ACTIVITY: Apart from the pictures, every entry must be retyped exactly.

============================================================

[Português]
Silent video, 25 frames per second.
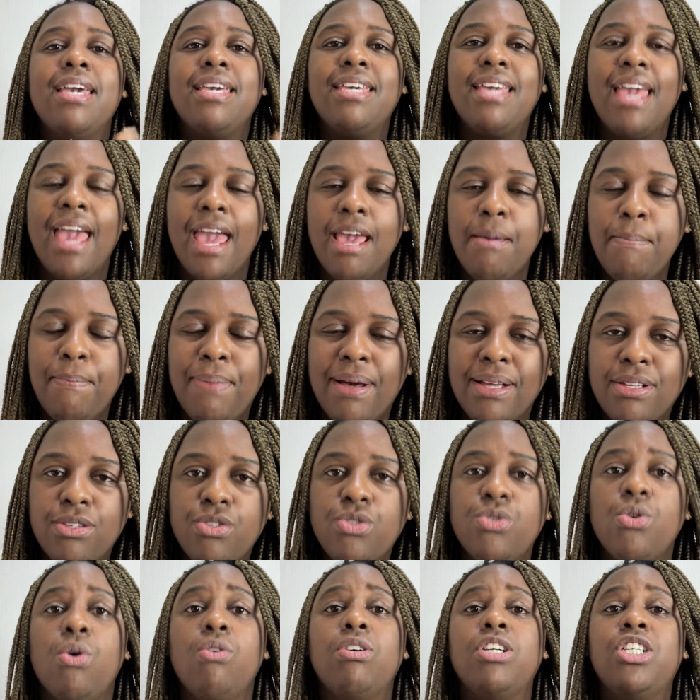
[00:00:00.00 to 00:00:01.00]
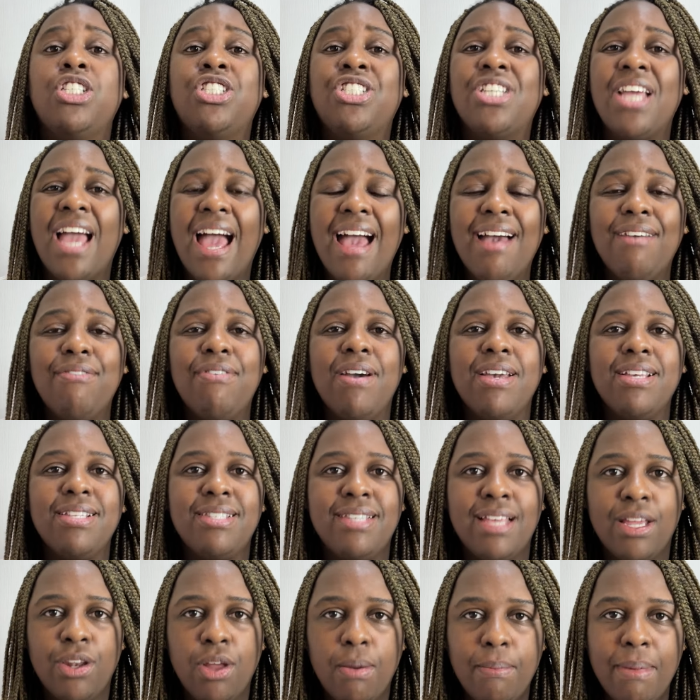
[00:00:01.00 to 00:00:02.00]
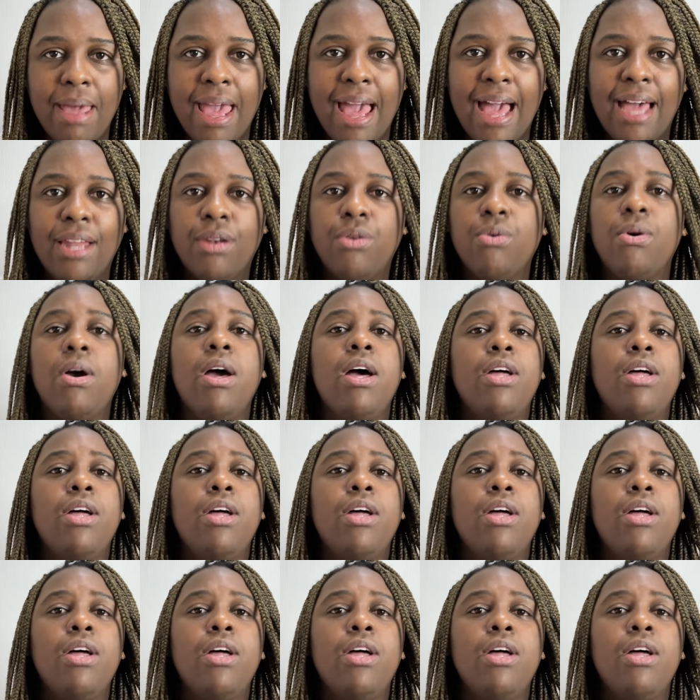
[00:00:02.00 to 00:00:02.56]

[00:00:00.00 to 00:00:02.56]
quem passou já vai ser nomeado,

============================================================

SOLUTION FOR THIS EXERCISE:
[Português]
Silent video, 25 frames per second.
[00:00:00.00 to 00:00:01.00]
[00:00:01.00 to 00:00:02.00]
[00:00:02.00 to 00:00:02.56]

[00:00:00.00 to 00:00:02.56]
quem passou já vai ser nomeado,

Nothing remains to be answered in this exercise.